(Instructions for the task): The records that follow should be returned exactly, pictures excluded.

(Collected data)
────────────────

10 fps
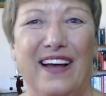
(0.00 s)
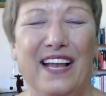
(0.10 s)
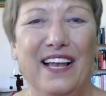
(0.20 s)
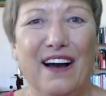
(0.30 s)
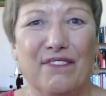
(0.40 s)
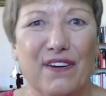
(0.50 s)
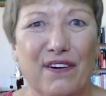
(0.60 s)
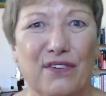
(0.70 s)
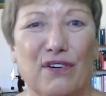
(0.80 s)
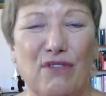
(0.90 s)
I loved
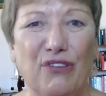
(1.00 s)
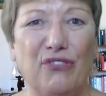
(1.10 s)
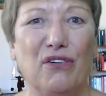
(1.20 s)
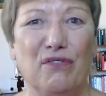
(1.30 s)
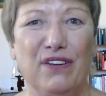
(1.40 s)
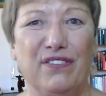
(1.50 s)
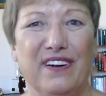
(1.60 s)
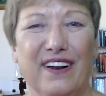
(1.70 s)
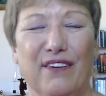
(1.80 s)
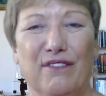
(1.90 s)
going to a restaurant
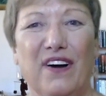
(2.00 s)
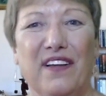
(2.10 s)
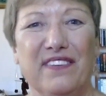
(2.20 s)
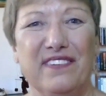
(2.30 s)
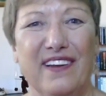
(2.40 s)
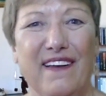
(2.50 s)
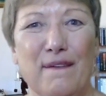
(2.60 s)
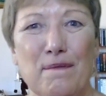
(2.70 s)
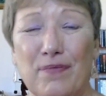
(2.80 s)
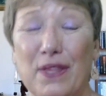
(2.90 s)
recently on Father's
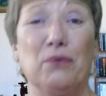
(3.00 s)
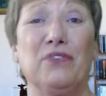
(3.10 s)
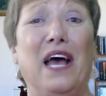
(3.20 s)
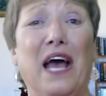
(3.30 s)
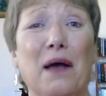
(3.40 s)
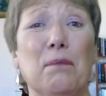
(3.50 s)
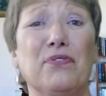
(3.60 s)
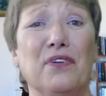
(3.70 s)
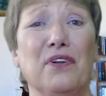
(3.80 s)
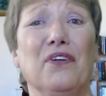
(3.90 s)
Day that was
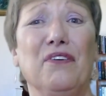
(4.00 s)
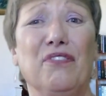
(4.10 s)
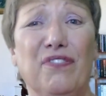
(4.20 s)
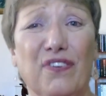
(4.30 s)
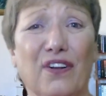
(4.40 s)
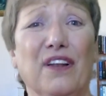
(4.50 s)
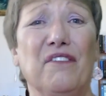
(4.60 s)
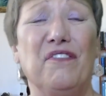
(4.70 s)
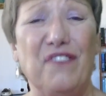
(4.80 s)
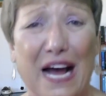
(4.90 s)
absolutely full
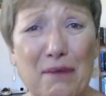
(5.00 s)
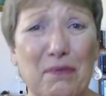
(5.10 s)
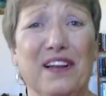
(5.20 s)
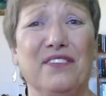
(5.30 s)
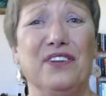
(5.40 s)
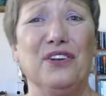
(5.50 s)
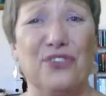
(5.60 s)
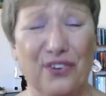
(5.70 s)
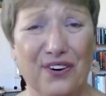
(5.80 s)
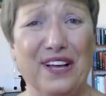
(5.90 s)
of families
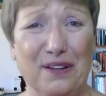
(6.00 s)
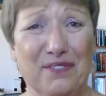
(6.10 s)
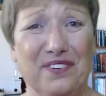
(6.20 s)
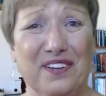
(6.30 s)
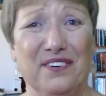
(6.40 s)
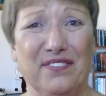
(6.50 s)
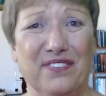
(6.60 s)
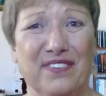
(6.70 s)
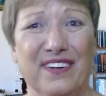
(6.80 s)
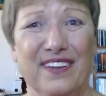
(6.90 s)
enjoying
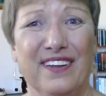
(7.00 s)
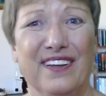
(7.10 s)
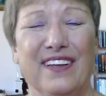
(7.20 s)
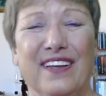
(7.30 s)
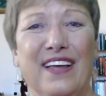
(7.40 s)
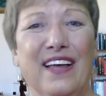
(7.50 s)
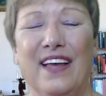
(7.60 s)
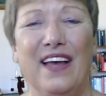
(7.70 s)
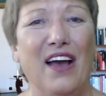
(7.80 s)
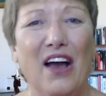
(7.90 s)
themselves.
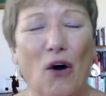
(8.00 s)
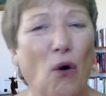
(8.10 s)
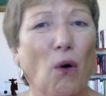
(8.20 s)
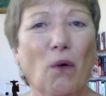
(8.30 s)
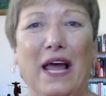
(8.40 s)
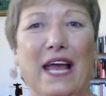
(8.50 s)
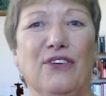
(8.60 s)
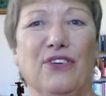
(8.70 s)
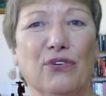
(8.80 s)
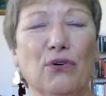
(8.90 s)
All
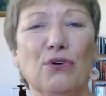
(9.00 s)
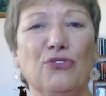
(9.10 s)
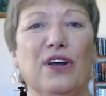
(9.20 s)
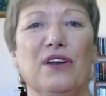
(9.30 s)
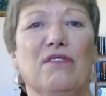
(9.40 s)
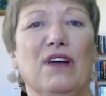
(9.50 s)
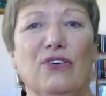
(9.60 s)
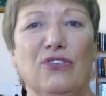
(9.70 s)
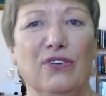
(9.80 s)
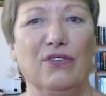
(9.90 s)
ages, all
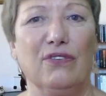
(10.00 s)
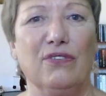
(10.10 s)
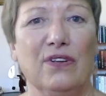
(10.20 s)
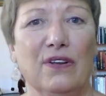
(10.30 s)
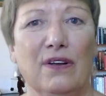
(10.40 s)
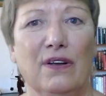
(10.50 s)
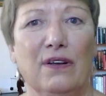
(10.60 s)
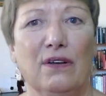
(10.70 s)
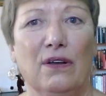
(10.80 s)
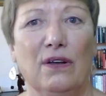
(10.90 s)
generations.
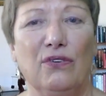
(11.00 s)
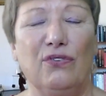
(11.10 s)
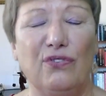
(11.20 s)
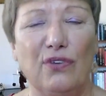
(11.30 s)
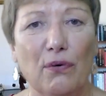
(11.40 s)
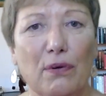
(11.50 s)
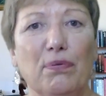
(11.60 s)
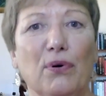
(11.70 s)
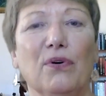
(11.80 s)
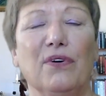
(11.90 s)
So
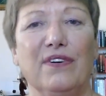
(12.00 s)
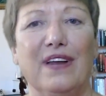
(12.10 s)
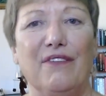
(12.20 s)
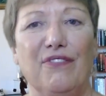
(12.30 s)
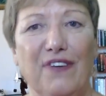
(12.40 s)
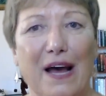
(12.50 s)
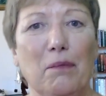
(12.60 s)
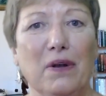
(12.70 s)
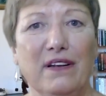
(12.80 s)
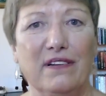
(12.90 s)
important to have
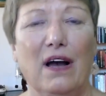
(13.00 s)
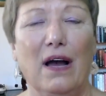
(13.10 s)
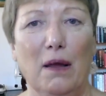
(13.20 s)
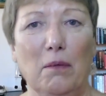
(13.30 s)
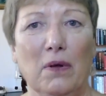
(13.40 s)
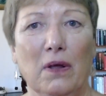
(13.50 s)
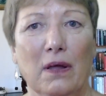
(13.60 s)
family time.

────────────────

(Solution to this problem):
10 fps
(0.00 s)
(0.10 s)
(0.20 s)
(0.30 s)
(0.40 s)
(0.50 s)
(0.60 s)
(0.70 s)
(0.80 s)
(0.90 s)
I loved
(1.00 s)
(1.10 s)
(1.20 s)
(1.30 s)
(1.40 s)
(1.50 s)
(1.60 s)
(1.70 s)
(1.80 s)
(1.90 s)
going to a restaurant
(2.00 s)
(2.10 s)
(2.20 s)
(2.30 s)
(2.40 s)
(2.50 s)
(2.60 s)
(2.70 s)
(2.80 s)
(2.90 s)
recently on Father's
(3.00 s)
(3.10 s)
(3.20 s)
(3.30 s)
(3.40 s)
(3.50 s)
(3.60 s)
(3.70 s)
(3.80 s)
(3.90 s)
Day that was
(4.00 s)
(4.10 s)
(4.20 s)
(4.30 s)
(4.40 s)
(4.50 s)
(4.60 s)
(4.70 s)
(4.80 s)
(4.90 s)
absolutely full
(5.00 s)
(5.10 s)
(5.20 s)
(5.30 s)
(5.40 s)
(5.50 s)
(5.60 s)
(5.70 s)
(5.80 s)
(5.90 s)
of families
(6.00 s)
(6.10 s)
(6.20 s)
(6.30 s)
(6.40 s)
(6.50 s)
(6.60 s)
(6.70 s)
(6.80 s)
(6.90 s)
enjoying
(7.00 s)
(7.10 s)
(7.20 s)
(7.30 s)
(7.40 s)
(7.50 s)
(7.60 s)
(7.70 s)
(7.80 s)
(7.90 s)
themselves.
(8.00 s)
(8.10 s)
(8.20 s)
(8.30 s)
(8.40 s)
(8.50 s)
(8.60 s)
(8.70 s)
(8.80 s)
(8.90 s)
All
(9.00 s)
(9.10 s)
(9.20 s)
(9.30 s)
(9.40 s)
(9.50 s)
(9.60 s)
(9.70 s)
(9.80 s)
(9.90 s)
ages, all
(10.00 s)
(10.10 s)
(10.20 s)
(10.30 s)
(10.40 s)
(10.50 s)
(10.60 s)
(10.70 s)
(10.80 s)
(10.90 s)
generations.
(11.00 s)
(11.10 s)
(11.20 s)
(11.30 s)
(11.40 s)
(11.50 s)
(11.60 s)
(11.70 s)
(11.80 s)
(11.90 s)
So
(12.00 s)
(12.10 s)
(12.20 s)
(12.30 s)
(12.40 s)
(12.50 s)
(12.60 s)
(12.70 s)
(12.80 s)
(12.90 s)
important to have
(13.00 s)
(13.10 s)
(13.20 s)
(13.30 s)
(13.40 s)
(13.50 s)
(13.60 s)
family time.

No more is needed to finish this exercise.